This post is more than 5 years old

69612

February 9th, 2012 12:00

Management Networks and SAN Snapshotting

Hi all!

Long time lurker, first time poster. I must say that I'm very happy with the purchase of our EqualLogic PS4000 series SANs. I've been pouring over both EqualLogic and VMware's Best Practice Guides and I have a couple questions hanging out in my mind that I'm hoping someone can answer. I suspect it might help other folks who have searched for what I'm asking and come up short. I feel like I have quite a few of the pieces but I need some help putting them together. I hope you read this, Don! :emotion-10:

I'm using my SAN solely to host VMware vSphere VMs. I'm using Veeam Backup & Restore 6 to back up these VMs to a NAS box. It's been working great! Veeam is running off a physical server connected to the SAN with dual gigabit NICs. I'm using the 'SAN Mode' backup (their name for an off-host backup) to snapshot the VMs and dump them on my NAS box.

...now for the EqualLogic questions!

  1. I understand I can use my EqualLogic SAN to snapshot a LUN. I also understand that I can set up replica LUNs, and I can replicate LUNs between two EqualLogic boxes.

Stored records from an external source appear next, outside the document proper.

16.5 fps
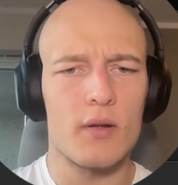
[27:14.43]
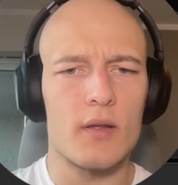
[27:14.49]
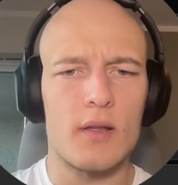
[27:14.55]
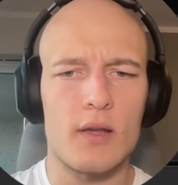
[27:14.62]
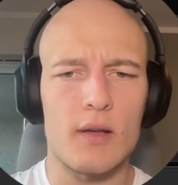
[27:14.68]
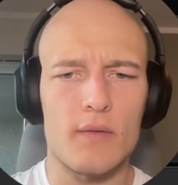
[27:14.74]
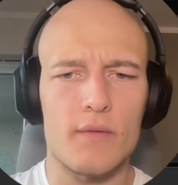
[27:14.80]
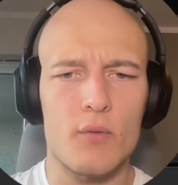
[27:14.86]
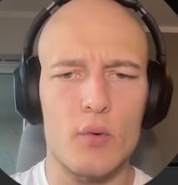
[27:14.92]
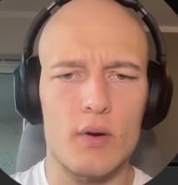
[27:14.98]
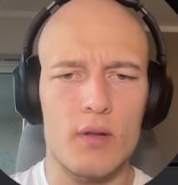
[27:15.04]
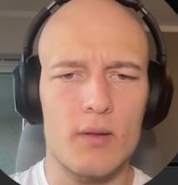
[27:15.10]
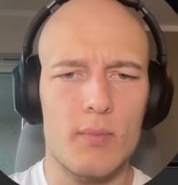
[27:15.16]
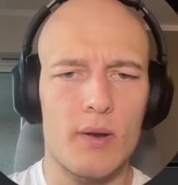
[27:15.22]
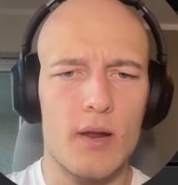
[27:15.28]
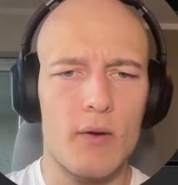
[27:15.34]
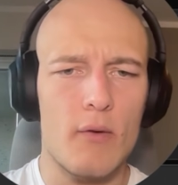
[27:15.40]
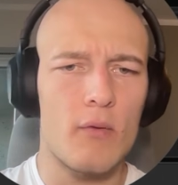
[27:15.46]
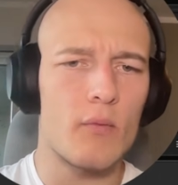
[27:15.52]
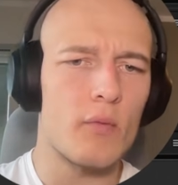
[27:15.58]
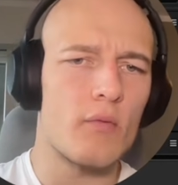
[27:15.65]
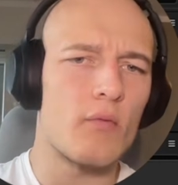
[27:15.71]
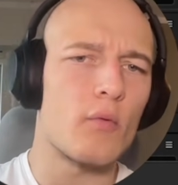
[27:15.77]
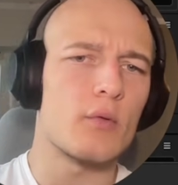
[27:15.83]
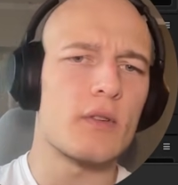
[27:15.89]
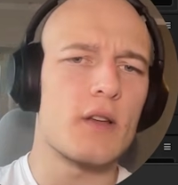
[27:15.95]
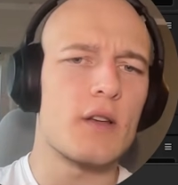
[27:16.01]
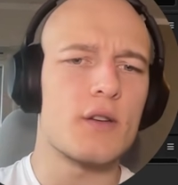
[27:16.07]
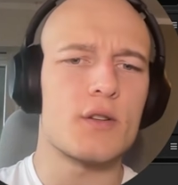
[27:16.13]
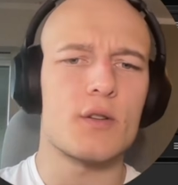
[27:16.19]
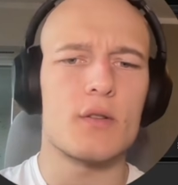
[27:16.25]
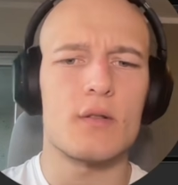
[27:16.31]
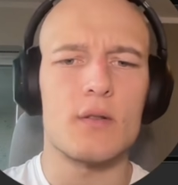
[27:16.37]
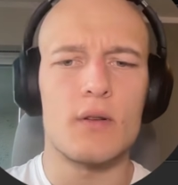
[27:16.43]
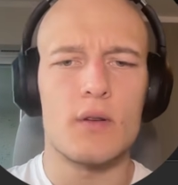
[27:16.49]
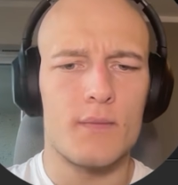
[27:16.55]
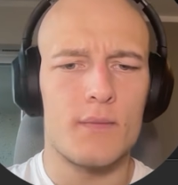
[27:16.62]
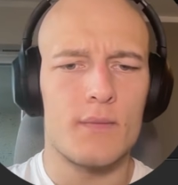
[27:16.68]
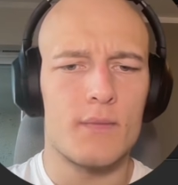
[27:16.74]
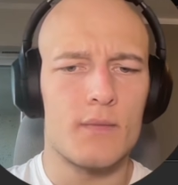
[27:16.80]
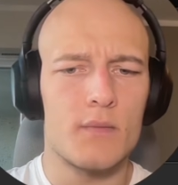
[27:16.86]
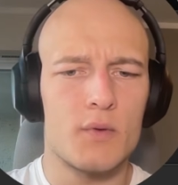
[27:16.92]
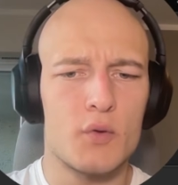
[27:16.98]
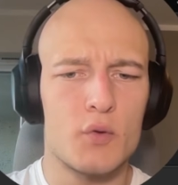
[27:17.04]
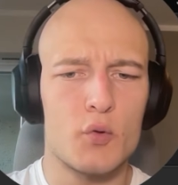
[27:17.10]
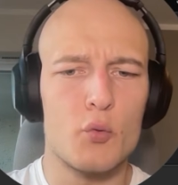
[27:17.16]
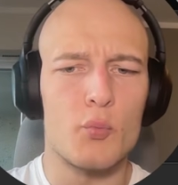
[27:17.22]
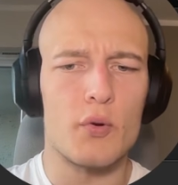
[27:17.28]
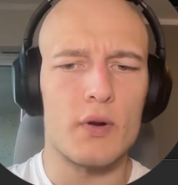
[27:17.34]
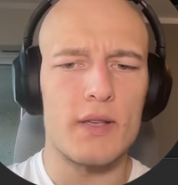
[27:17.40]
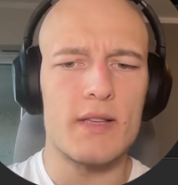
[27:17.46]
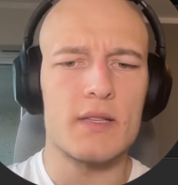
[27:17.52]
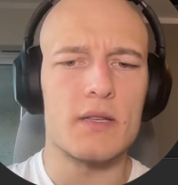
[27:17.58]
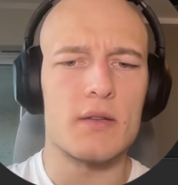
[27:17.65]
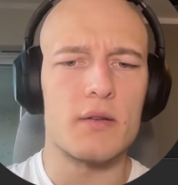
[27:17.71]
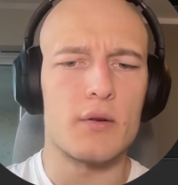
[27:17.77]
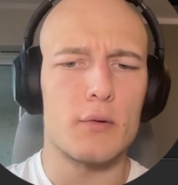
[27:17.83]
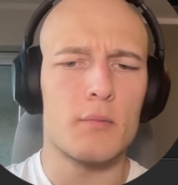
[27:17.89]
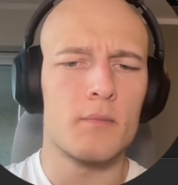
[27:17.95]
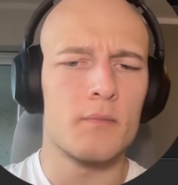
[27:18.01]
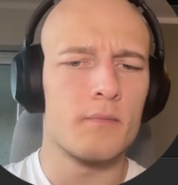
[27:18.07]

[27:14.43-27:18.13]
afford to play around with rotation super easily, you know.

The LUNs I have carved out are solely for VMFS. Considering I'm using Veeam with the SAN Mode backup option - is there any reason why I'd want to reserve space for snapshots on my EqualLogic? Right now I have the default 20% reserve and for my situation it seems like it's wasted space? Am I missing something here? Note that I get de-duplication and compression with Veeam!
  2. My PS4000 has a dedicated 100Mbit management port that I'm not able to use for iSCSI traffic. My plan was to VLAN off a management network for it on my switches that I'm solely using for my VM hosts and the SAN. Then I found out that my dedicated management port would need to be on a separate subnet from my other interfaces. Now I'm thinking about not even using that dedicated 100Mbit management port and just doing management through the iSCSI group IP address. To me it seems like routing that management traffic is not worthwhile. Are there negatives associated with managing the EqualLogic through the iSCSI group IP address that I'm missing?
  3. My EqualLogic is on a physically separated network segment with no route to the Internet or my production network. I like this idea - but then I cannot use NTP or SMTP. Of course I've manually set the time correctly on my EqualLogic but I'm interested in how accurate that time needs to be. Is it only used for time & date stamps on SAN based snapshots and logs? Regarding SMTP - since I'm not able to reach my normal SMTP server, can I set up SAN HQ to collect any alerts from the SAN and e-mail me that way? Are there any alerts that wouldn't come through? What are other folks doing to address this?
  4. Adding multiple volumes does not increase SAN performance in any way, right? Is the main reason I'd set up multiple smaller volumes versus a larger one (2TB - 512B to make VMware happy) just for the ability to set up different RAID types? I understand this question gets more complex with multiple SANs but for this question I'm talking about a single SAN
I apologize for being so verbose. I blame it on all the forum lurking I've been doing where people don't post enough information.

February 10th, 2012 07:00

Thank you so much for your input, Don. I really appreciate it. Your answer regarding multiple volumes makes complete sense to me. Since I'm using multipathing (via VMware round robin) I'm assuming I need to balance my number of iSCSI connections to the SAN with the performance benefits offered by multiple volumes. I suspect this won't be as much of an issue with current firmware versus older (I know the iSCSI connection number limit was doubled in recent firmware).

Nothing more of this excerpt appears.